##### Provided records

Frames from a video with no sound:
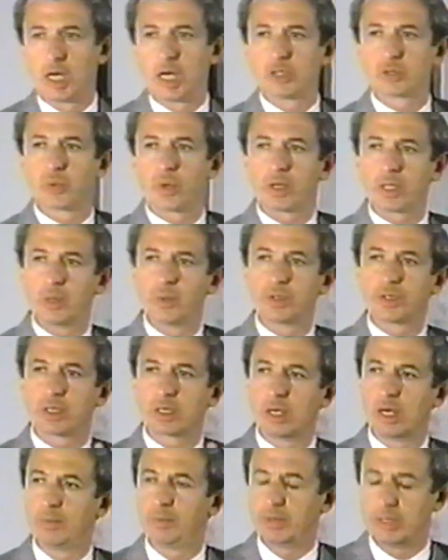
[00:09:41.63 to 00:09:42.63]
I was working with a
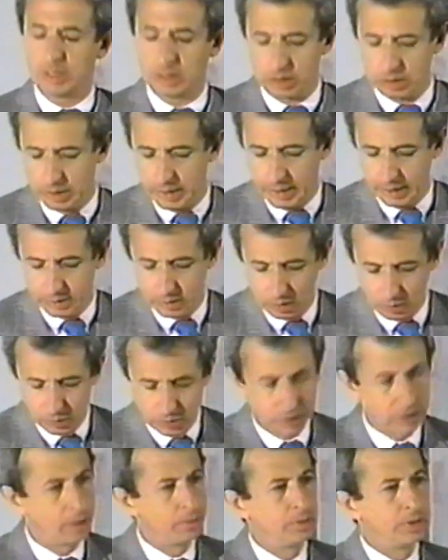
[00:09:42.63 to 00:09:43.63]
company in Atlanta that
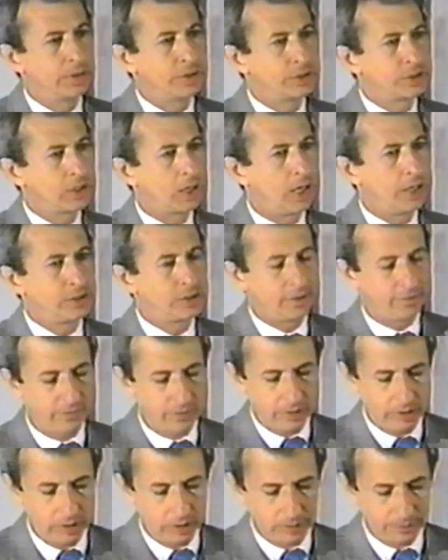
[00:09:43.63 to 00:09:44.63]
was doubling in size
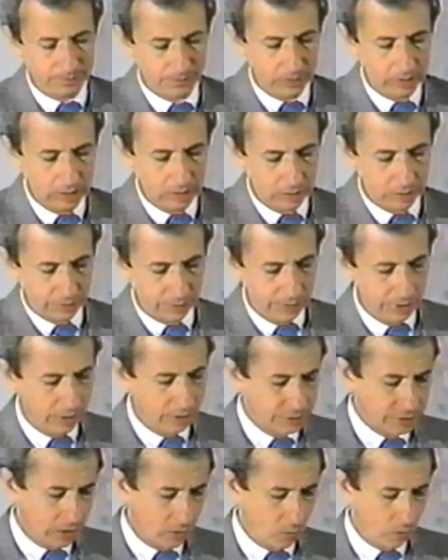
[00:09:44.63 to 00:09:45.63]
every year. 3
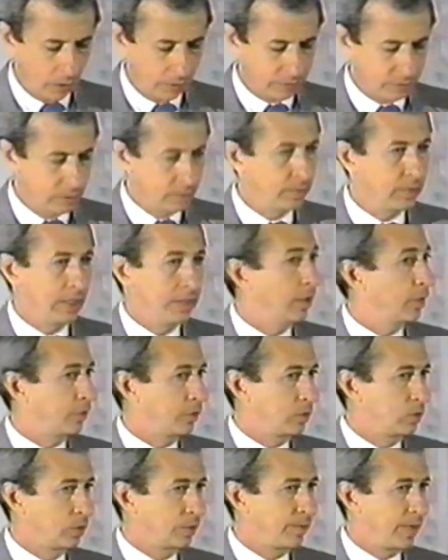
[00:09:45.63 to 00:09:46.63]
years I worked with them, it had
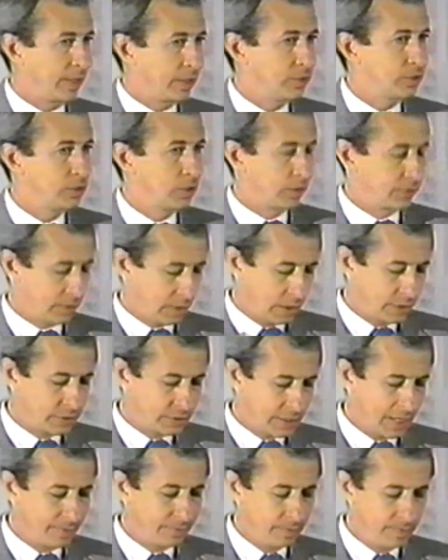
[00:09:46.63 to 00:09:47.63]
nothing to do with my consulting, I
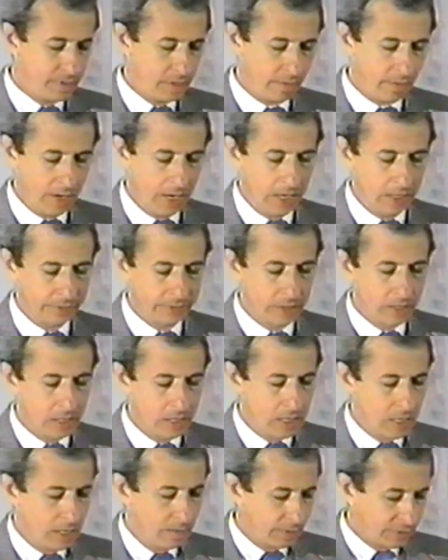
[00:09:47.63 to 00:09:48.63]
just happened to be around.
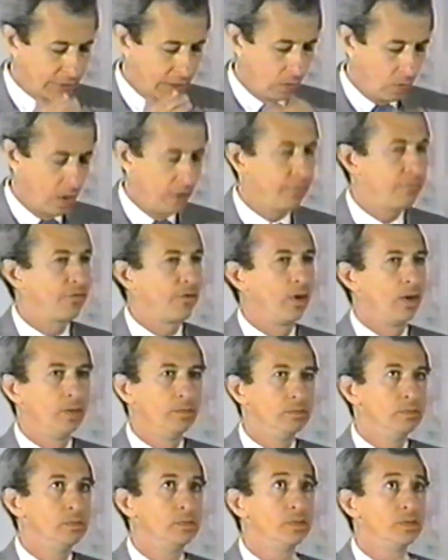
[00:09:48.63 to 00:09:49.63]
But they went
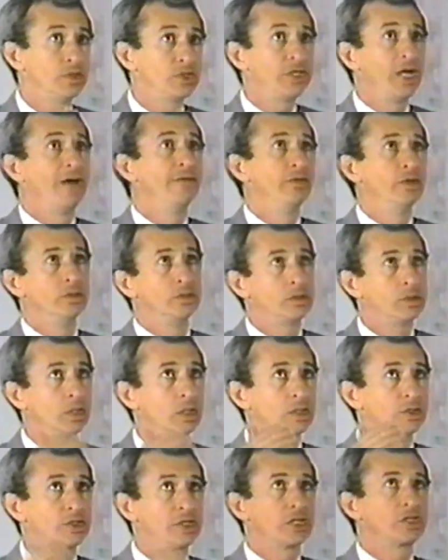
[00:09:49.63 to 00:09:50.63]
from 7
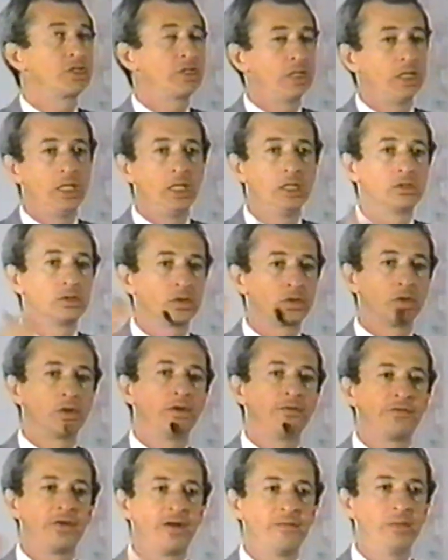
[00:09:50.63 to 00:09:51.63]
to 16 to
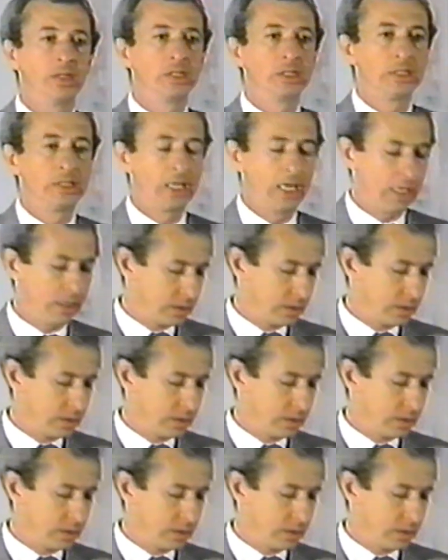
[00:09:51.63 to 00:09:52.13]
$35 million.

##########

→ **Action item**: Using the records above, copy exactly and only the lines from the line with "[00:09:46.63 to 00:09:47.63]" through the end, both included; leave every picture out.

→ **Your response**:
[00:09:46.63 to 00:09:47.63]
nothing to do with my consulting, I
[00:09:47.63 to 00:09:48.63]
just happened to be around.
[00:09:48.63 to 00:09:49.63]
But they went
[00:09:49.63 to 00:09:50.63]
from 7
[00:09:50.63 to 00:09:51.63]
to 16 to
[00:09:51.63 to 00:09:52.13]
$35 million.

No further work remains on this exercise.